Your goal:
Retype the data exactly, so that every line matches the original.

Collected data entries:
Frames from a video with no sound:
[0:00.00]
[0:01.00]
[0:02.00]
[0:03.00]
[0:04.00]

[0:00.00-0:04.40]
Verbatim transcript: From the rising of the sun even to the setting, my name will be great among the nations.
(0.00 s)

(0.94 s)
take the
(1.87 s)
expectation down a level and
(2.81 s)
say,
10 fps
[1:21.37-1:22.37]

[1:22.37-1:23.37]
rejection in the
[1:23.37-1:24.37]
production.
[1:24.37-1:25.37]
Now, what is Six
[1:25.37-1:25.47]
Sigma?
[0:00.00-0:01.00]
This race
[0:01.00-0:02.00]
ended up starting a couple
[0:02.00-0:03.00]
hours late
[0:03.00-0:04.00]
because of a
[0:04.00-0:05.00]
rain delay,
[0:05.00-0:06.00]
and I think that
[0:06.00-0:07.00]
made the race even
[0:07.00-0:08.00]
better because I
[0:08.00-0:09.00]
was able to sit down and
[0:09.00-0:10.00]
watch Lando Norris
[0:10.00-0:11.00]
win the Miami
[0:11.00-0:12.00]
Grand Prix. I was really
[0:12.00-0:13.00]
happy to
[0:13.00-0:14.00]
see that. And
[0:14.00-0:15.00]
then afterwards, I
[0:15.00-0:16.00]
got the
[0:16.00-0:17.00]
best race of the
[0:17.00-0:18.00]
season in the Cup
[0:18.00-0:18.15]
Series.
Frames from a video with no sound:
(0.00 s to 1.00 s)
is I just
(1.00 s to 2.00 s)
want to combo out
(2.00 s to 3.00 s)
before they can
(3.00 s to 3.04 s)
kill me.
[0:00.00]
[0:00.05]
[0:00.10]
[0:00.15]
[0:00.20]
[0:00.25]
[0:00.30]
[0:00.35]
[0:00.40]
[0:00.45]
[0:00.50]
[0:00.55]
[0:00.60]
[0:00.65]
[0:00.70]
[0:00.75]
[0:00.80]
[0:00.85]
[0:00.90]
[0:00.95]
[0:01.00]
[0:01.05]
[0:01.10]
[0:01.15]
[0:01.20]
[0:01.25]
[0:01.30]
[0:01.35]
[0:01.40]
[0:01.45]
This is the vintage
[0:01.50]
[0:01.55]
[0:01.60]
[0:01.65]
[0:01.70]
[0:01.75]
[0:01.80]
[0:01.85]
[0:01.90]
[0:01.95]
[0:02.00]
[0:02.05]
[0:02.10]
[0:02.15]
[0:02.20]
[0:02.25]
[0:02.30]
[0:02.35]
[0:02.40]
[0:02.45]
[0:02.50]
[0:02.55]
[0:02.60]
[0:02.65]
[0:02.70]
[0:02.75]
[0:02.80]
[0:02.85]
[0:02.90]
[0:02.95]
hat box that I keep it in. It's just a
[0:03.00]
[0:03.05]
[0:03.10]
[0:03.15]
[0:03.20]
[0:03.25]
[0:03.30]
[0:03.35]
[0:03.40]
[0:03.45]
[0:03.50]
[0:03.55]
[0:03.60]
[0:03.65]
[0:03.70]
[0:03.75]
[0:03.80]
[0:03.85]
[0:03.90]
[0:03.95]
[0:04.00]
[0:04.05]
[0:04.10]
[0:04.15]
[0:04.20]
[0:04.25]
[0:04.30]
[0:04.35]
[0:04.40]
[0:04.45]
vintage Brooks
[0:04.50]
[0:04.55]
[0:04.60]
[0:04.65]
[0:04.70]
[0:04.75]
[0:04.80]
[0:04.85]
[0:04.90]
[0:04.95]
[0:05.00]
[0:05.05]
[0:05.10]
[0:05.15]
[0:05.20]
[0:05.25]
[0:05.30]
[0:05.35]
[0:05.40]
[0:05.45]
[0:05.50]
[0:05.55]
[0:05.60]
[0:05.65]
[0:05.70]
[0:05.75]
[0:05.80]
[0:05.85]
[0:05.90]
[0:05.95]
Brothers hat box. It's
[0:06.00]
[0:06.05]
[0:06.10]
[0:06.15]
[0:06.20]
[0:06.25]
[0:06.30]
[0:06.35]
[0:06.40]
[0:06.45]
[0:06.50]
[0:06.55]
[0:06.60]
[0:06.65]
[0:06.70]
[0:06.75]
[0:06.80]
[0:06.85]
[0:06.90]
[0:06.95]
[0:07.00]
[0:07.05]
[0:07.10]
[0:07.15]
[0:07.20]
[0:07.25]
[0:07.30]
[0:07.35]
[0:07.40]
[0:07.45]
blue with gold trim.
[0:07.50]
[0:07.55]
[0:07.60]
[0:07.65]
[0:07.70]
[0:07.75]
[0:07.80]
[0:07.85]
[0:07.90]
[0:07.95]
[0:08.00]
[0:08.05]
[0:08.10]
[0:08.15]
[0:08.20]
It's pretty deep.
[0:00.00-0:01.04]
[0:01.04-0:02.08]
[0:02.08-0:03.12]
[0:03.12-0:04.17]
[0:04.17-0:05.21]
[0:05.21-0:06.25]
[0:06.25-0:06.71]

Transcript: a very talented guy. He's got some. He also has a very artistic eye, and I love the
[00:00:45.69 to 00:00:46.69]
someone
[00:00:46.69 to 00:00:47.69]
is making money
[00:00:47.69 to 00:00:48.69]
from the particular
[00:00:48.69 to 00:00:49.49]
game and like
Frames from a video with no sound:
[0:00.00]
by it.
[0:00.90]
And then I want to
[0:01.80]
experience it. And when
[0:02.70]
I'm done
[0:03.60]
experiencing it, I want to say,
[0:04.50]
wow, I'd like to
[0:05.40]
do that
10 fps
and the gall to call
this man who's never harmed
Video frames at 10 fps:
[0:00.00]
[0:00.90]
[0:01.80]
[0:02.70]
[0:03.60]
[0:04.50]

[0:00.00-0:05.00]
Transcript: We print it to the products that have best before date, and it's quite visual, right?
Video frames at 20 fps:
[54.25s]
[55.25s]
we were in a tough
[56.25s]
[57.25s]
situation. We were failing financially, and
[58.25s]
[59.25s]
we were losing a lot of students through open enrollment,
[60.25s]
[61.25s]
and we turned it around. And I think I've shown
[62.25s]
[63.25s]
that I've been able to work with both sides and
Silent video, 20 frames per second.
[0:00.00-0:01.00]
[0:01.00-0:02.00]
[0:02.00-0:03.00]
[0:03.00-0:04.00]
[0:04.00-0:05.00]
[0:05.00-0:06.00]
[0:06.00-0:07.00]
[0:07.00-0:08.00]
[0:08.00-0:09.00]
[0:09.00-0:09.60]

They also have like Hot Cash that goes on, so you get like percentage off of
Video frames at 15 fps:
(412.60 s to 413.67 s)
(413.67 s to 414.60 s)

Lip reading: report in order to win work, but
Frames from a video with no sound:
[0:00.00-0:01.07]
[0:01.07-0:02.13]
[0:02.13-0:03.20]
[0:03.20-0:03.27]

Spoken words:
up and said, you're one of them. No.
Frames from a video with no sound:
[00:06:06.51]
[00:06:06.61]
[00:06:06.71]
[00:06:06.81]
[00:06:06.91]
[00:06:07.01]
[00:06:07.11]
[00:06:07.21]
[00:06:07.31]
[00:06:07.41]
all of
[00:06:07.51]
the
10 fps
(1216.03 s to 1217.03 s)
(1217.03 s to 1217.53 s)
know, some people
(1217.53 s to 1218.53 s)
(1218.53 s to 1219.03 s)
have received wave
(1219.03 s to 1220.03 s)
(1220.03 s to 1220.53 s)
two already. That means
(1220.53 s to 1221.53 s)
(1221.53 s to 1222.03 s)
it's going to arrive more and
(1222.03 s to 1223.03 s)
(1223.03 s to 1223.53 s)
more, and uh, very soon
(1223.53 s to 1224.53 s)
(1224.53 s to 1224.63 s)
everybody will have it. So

Output below:
Frames from a video with no sound:
[0:00.00]
[0:01.00]
[0:02.00]
[0:03.00]
[0:04.00]

[0:00.00-0:04.40]
Verbatim transcript: From the rising of the sun even to the setting, my name will be great among the nations.
(0.00 s)

(0.94 s)
take the
(1.87 s)
expectation down a level and
(2.81 s)
say,
10 fps
[1:21.37-1:22.37]

[1:22.37-1:23.37]
rejection in the
[1:23.37-1:24.37]
production.
[1:24.37-1:25.37]
Now, what is Six
[1:25.37-1:25.47]
Sigma?
[0:00.00-0:01.00]
This race
[0:01.00-0:02.00]
ended up starting a couple
[0:02.00-0:03.00]
hours late
[0:03.00-0:04.00]
because of a
[0:04.00-0:05.00]
rain delay,
[0:05.00-0:06.00]
and I think that
[0:06.00-0:07.00]
made the race even
[0:07.00-0:08.00]
better because I
[0:08.00-0:09.00]
was able to sit down and
[0:09.00-0:10.00]
watch Lando Norris
[0:10.00-0:11.00]
win the Miami
[0:11.00-0:12.00]
Grand Prix. I was really
[0:12.00-0:13.00]
happy to
[0:13.00-0:14.00]
see that. And
[0:14.00-0:15.00]
then afterwards, I
[0:15.00-0:16.00]
got the
[0:16.00-0:17.00]
best race of the
[0:17.00-0:18.00]
season in the Cup
[0:18.00-0:18.15]
Series.
Frames from a video with no sound:
(0.00 s to 1.00 s)
is I just
(1.00 s to 2.00 s)
want to combo out
(2.00 s to 3.00 s)
before they can
(3.00 s to 3.04 s)
kill me.
[0:00.00]
[0:00.05]
[0:00.10]
[0:00.15]
[0:00.20]
[0:00.25]
[0:00.30]
[0:00.35]
[0:00.40]
[0:00.45]
[0:00.50]
[0:00.55]
[0:00.60]
[0:00.65]
[0:00.70]
[0:00.75]
[0:00.80]
[0:00.85]
[0:00.90]
[0:00.95]
[0:01.00]
[0:01.05]
[0:01.10]
[0:01.15]
[0:01.20]
[0:01.25]
[0:01.30]
[0:01.35]
[0:01.40]
[0:01.45]
This is the vintage
[0:01.50]
[0:01.55]
[0:01.60]
[0:01.65]
[0:01.70]
[0:01.75]
[0:01.80]
[0:01.85]
[0:01.90]
[0:01.95]
[0:02.00]
[0:02.05]
[0:02.10]
[0:02.15]
[0:02.20]
[0:02.25]
[0:02.30]
[0:02.35]
[0:02.40]
[0:02.45]
[0:02.50]
[0:02.55]
[0:02.60]
[0:02.65]
[0:02.70]
[0:02.75]
[0:02.80]
[0:02.85]
[0:02.90]
[0:02.95]
hat box that I keep it in. It's just a
[0:03.00]
[0:03.05]
[0:03.10]
[0:03.15]
[0:03.20]
[0:03.25]
[0:03.30]
[0:03.35]
[0:03.40]
[0:03.45]
[0:03.50]
[0:03.55]
[0:03.60]
[0:03.65]
[0:03.70]
[0:03.75]
[0:03.80]
[0:03.85]
[0:03.90]
[0:03.95]
[0:04.00]
[0:04.05]
[0:04.10]
[0:04.15]
[0:04.20]
[0:04.25]
[0:04.30]
[0:04.35]
[0:04.40]
[0:04.45]
vintage Brooks
[0:04.50]
[0:04.55]
[0:04.60]
[0:04.65]
[0:04.70]
[0:04.75]
[0:04.80]
[0:04.85]
[0:04.90]
[0:04.95]
[0:05.00]
[0:05.05]
[0:05.10]
[0:05.15]
[0:05.20]
[0:05.25]
[0:05.30]
[0:05.35]
[0:05.40]
[0:05.45]
[0:05.50]
[0:05.55]
[0:05.60]
[0:05.65]
[0:05.70]
[0:05.75]
[0:05.80]
[0:05.85]
[0:05.90]
[0:05.95]
Brothers hat box. It's
[0:06.00]
[0:06.05]
[0:06.10]
[0:06.15]
[0:06.20]
[0:06.25]
[0:06.30]
[0:06.35]
[0:06.40]
[0:06.45]
[0:06.50]
[0:06.55]
[0:06.60]
[0:06.65]
[0:06.70]
[0:06.75]
[0:06.80]
[0:06.85]
[0:06.90]
[0:06.95]
[0:07.00]
[0:07.05]
[0:07.10]
[0:07.15]
[0:07.20]
[0:07.25]
[0:07.30]
[0:07.35]
[0:07.40]
[0:07.45]
blue with gold trim.
[0:07.50]
[0:07.55]
[0:07.60]
[0:07.65]
[0:07.70]
[0:07.75]
[0:07.80]
[0:07.85]
[0:07.90]
[0:07.95]
[0:08.00]
[0:08.05]
[0:08.10]
[0:08.15]
[0:08.20]
It's pretty deep.
[0:00.00-0:01.04]
[0:01.04-0:02.08]
[0:02.08-0:03.12]
[0:03.12-0:04.17]
[0:04.17-0:05.21]
[0:05.21-0:06.25]
[0:06.25-0:06.71]

Transcript: a very talented guy. He's got some. He also has a very artistic eye, and I love the
[00:00:45.69 to 00:00:46.69]
someone
[00:00:46.69 to 00:00:47.69]
is making money
[00:00:47.69 to 00:00:48.69]
from the particular
[00:00:48.69 to 00:00:49.49]
game and like
Frames from a video with no sound:
[0:00.00]
by it.
[0:00.90]
And then I want to
[0:01.80]
experience it. And when
[0:02.70]
I'm done
[0:03.60]
experiencing it, I want to say,
[0:04.50]
wow, I'd like to
[0:05.40]
do that
10 fps
and the gall to call
this man who's never harmed
Video frames at 10 fps:
[0:00.00]
[0:00.90]
[0:01.80]
[0:02.70]
[0:03.60]
[0:04.50]

[0:00.00-0:05.00]
Transcript: We print it to the products that have best before date, and it's quite visual, right?
Video frames at 20 fps:
[54.25s]
[55.25s]
we were in a tough
[56.25s]
[57.25s]
situation. We were failing financially, and
[58.25s]
[59.25s]
we were losing a lot of students through open enrollment,
[60.25s]
[61.25s]
and we turned it around. And I think I've shown
[62.25s]
[63.25s]
that I've been able to work with both sides and
Silent video, 20 frames per second.
[0:00.00-0:01.00]
[0:01.00-0:02.00]
[0:02.00-0:03.00]
[0:03.00-0:04.00]
[0:04.00-0:05.00]
[0:05.00-0:06.00]
[0:06.00-0:07.00]
[0:07.00-0:08.00]
[0:08.00-0:09.00]
[0:09.00-0:09.60]

They also have like Hot Cash that goes on, so you get like percentage off of
Video frames at 15 fps:
(412.60 s to 413.67 s)
(413.67 s to 414.60 s)

Lip reading: report in order to win work, but
Frames from a video with no sound:
[0:00.00-0:01.07]
[0:01.07-0:02.13]
[0:02.13-0:03.20]
[0:03.20-0:03.27]

Spoken words:
up and said, you're one of them. No.
Frames from a video with no sound:
[00:06:06.51]
[00:06:06.61]
[00:06:06.71]
[00:06:06.81]
[00:06:06.91]
[00:06:07.01]
[00:06:07.11]
[00:06:07.21]
[00:06:07.31]
[00:06:07.41]
all of
[00:06:07.51]
the
10 fps
(1216.03 s to 1217.03 s)
(1217.03 s to 1217.53 s)
know, some people
(1217.53 s to 1218.53 s)
(1218.53 s to 1219.03 s)
have received wave
(1219.03 s to 1220.03 s)
(1220.03 s to 1220.53 s)
two already. That means
(1220.53 s to 1221.53 s)
(1221.53 s to 1222.03 s)
it's going to arrive more and
(1222.03 s to 1223.03 s)
(1223.03 s to 1223.53 s)
more, and uh, very soon
(1223.53 s to 1224.53 s)
(1224.53 s to 1224.63 s)
everybody will have it. So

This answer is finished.